[Source material Boundary: Start]

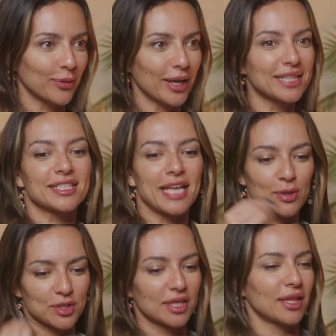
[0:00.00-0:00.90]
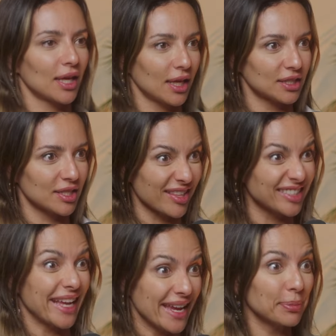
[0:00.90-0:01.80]
Wow. It's down to the to the
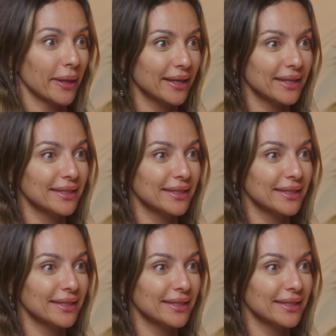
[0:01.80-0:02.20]
date planning?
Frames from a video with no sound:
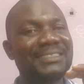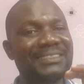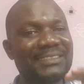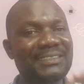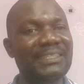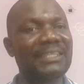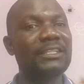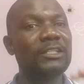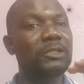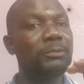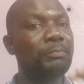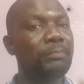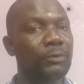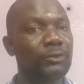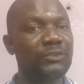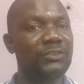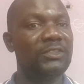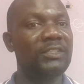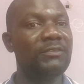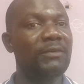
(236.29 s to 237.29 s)
think
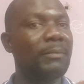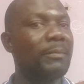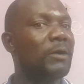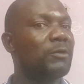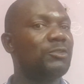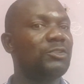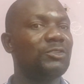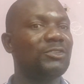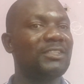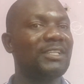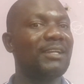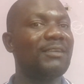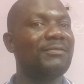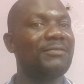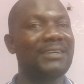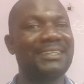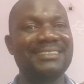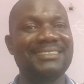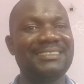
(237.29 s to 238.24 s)
positive about yourself and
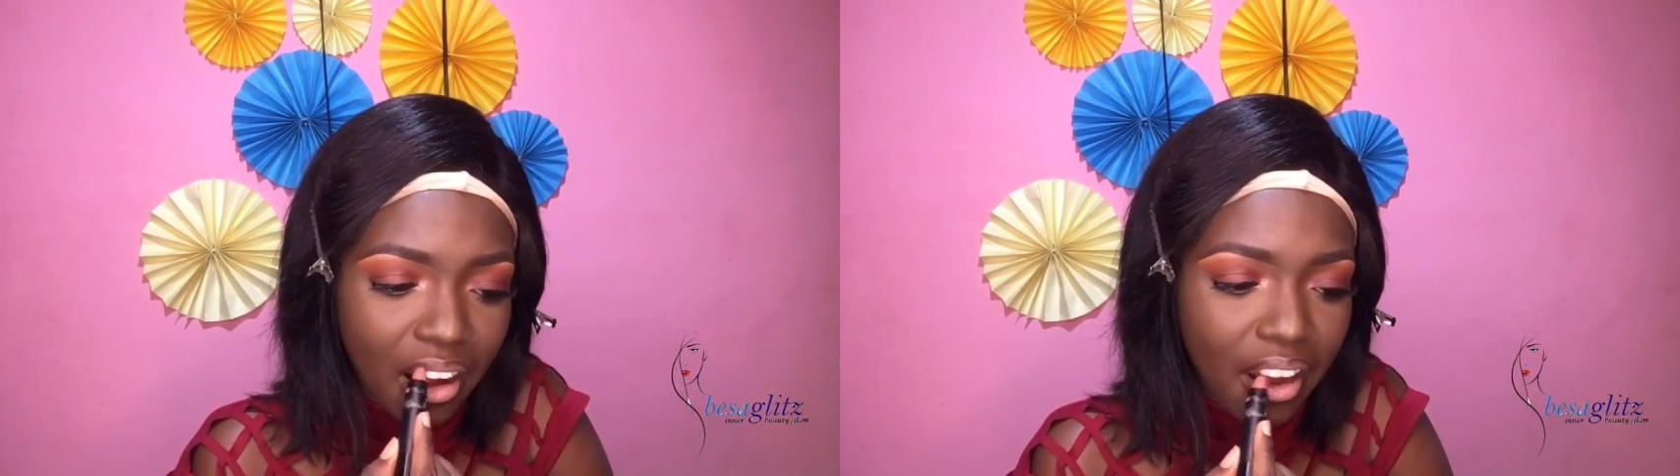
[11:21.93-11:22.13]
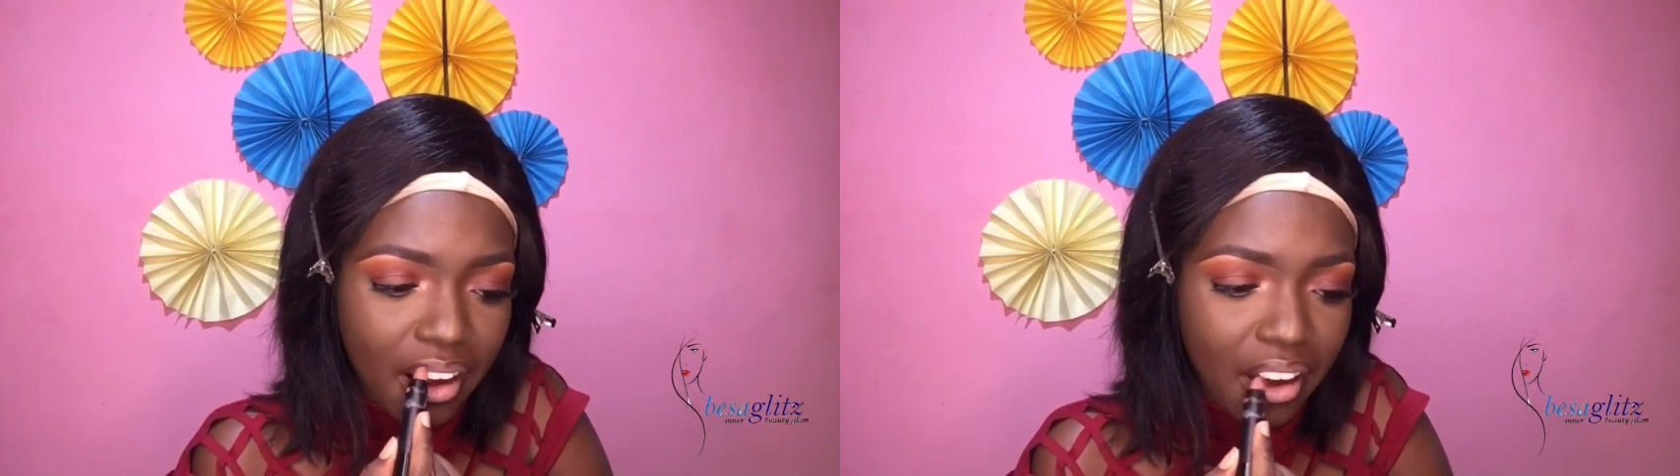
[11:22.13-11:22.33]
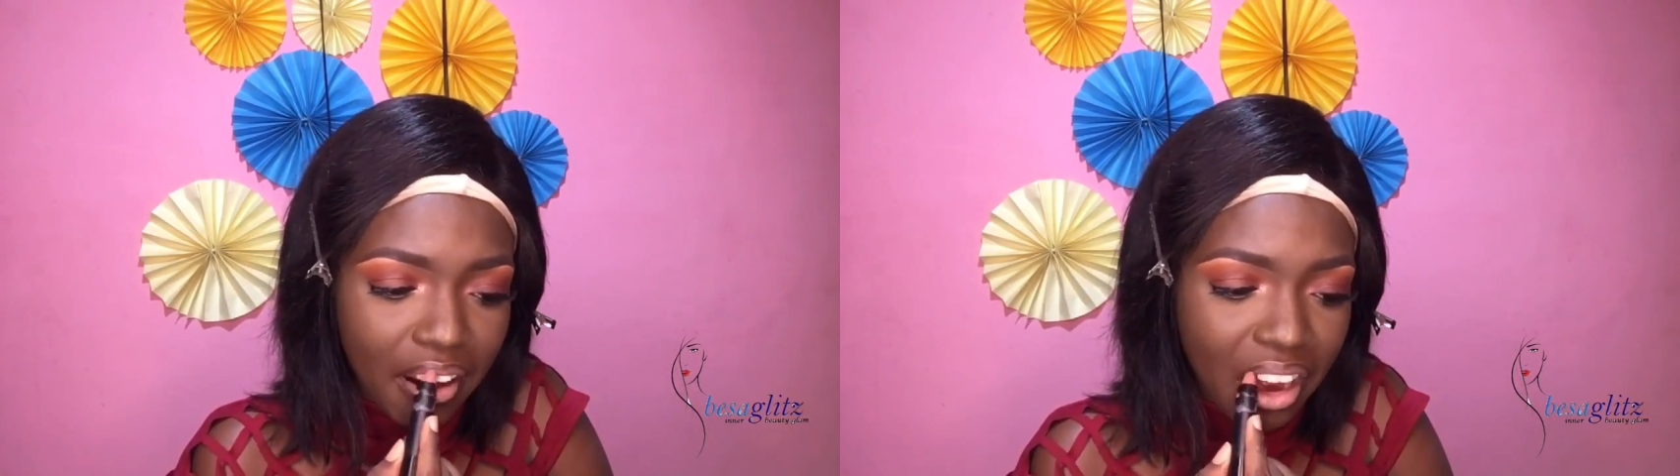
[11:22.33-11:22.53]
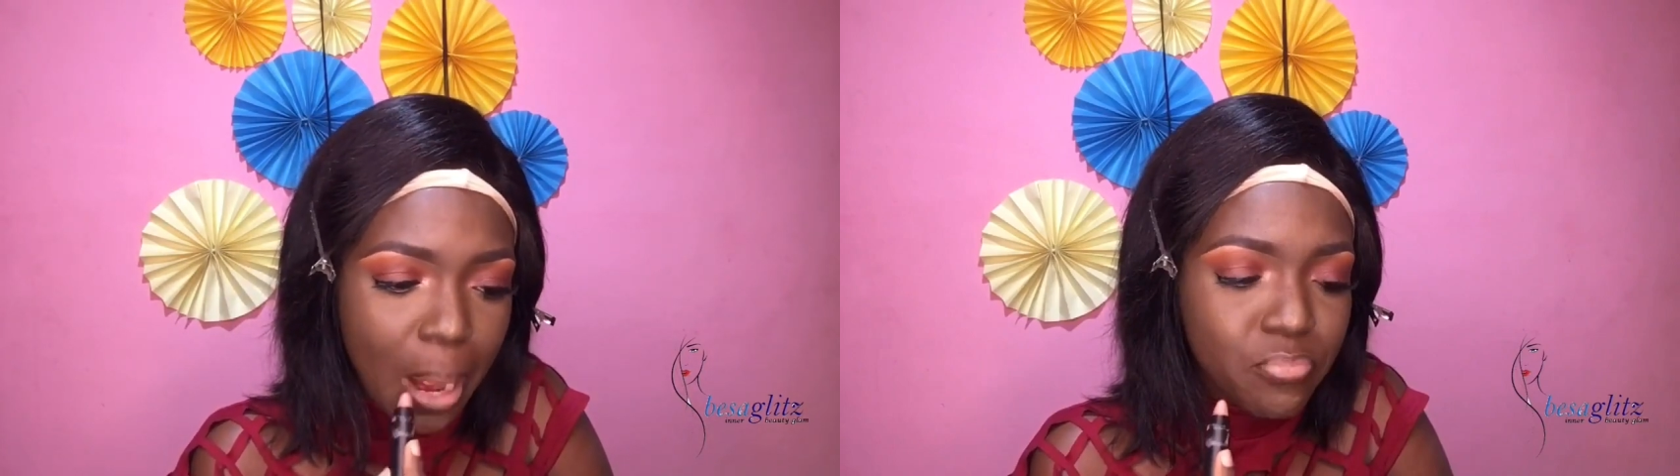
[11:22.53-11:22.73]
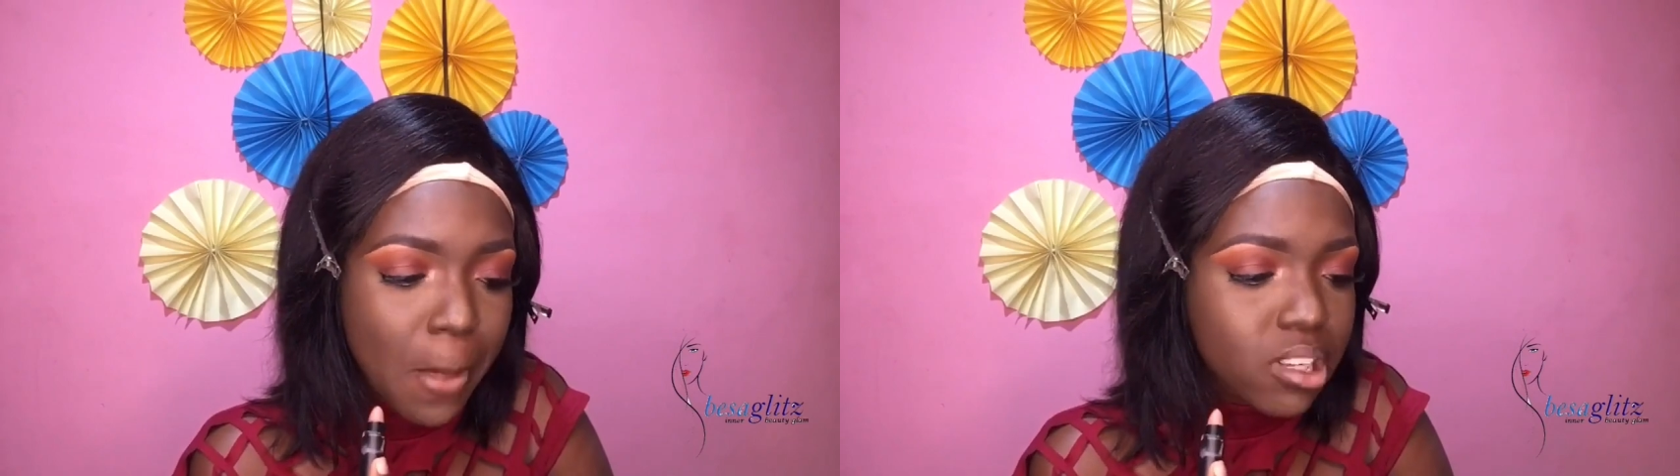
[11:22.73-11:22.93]
I'll leave the
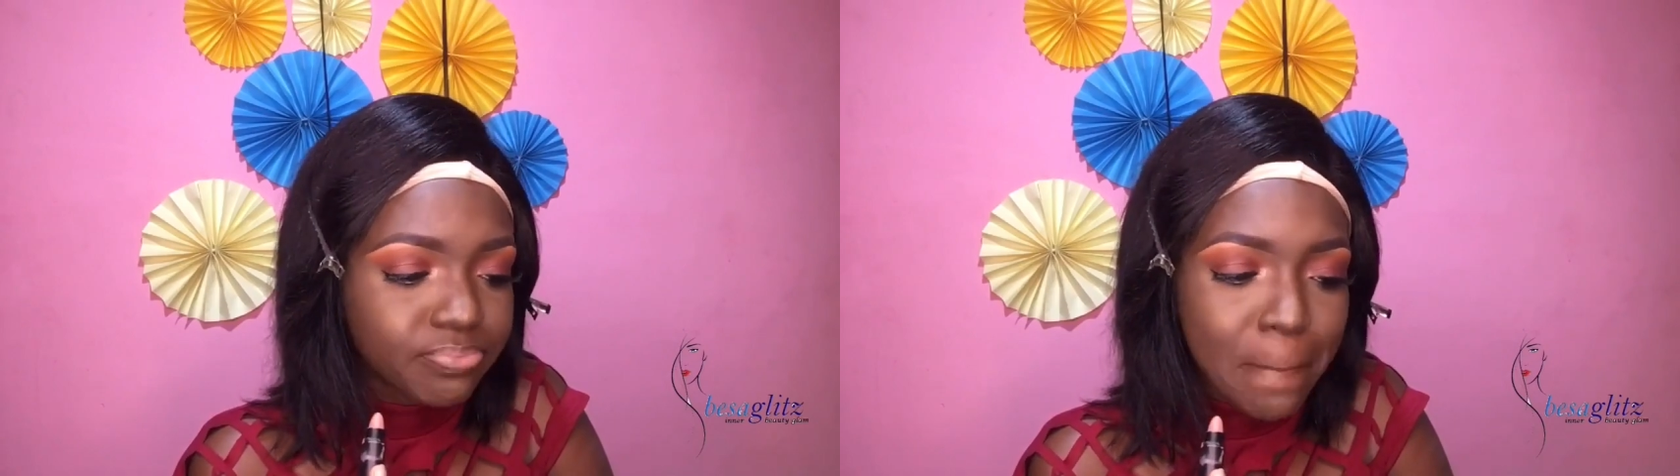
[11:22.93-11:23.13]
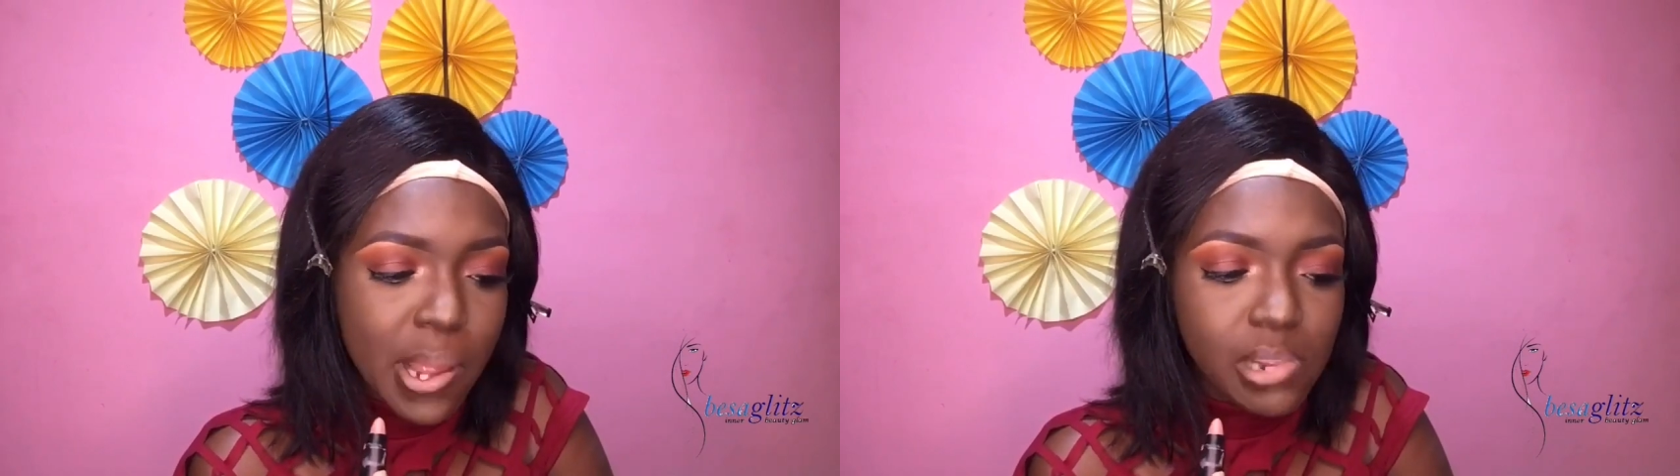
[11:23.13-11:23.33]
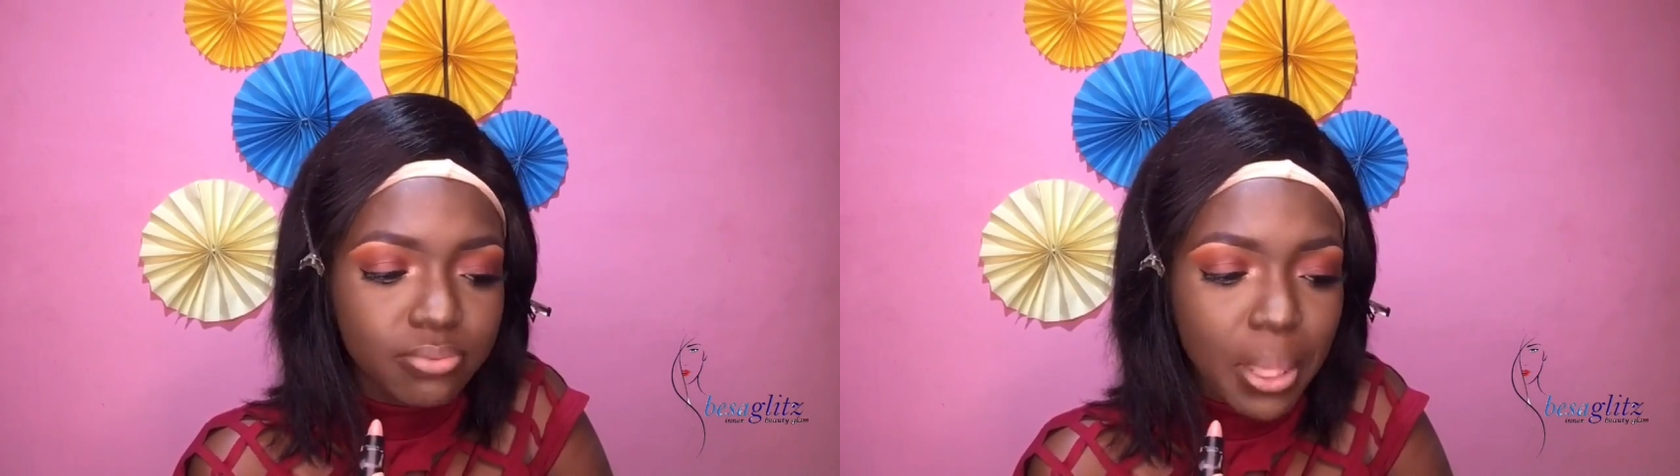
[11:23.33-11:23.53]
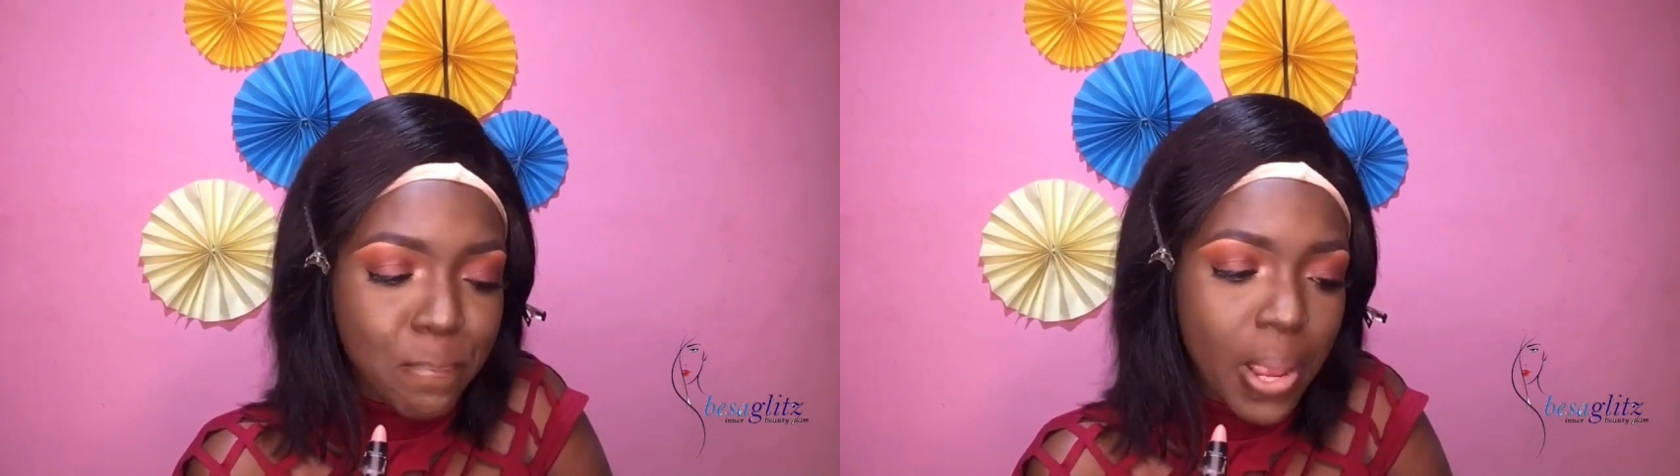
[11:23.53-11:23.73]
exact name in the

[Source material Boundary: End]

Problem to work on: Make a word-for-word copy of the entries, without any pictures.

Written solution:
[0:00.00-0:00.90]
[0:00.90-0:01.80]
Wow. It's down to the to the
[0:01.80-0:02.20]
date planning?
Frames from a video with no sound:
(236.29 s to 237.29 s)
think
(237.29 s to 238.24 s)
positive about yourself and
[11:21.93-11:22.13]
[11:22.13-11:22.33]
[11:22.33-11:22.53]
[11:22.53-11:22.73]
[11:22.73-11:22.93]
I'll leave the
[11:22.93-11:23.13]
[11:23.13-11:23.33]
[11:23.33-11:23.53]
[11:23.53-11:23.73]
exact name in the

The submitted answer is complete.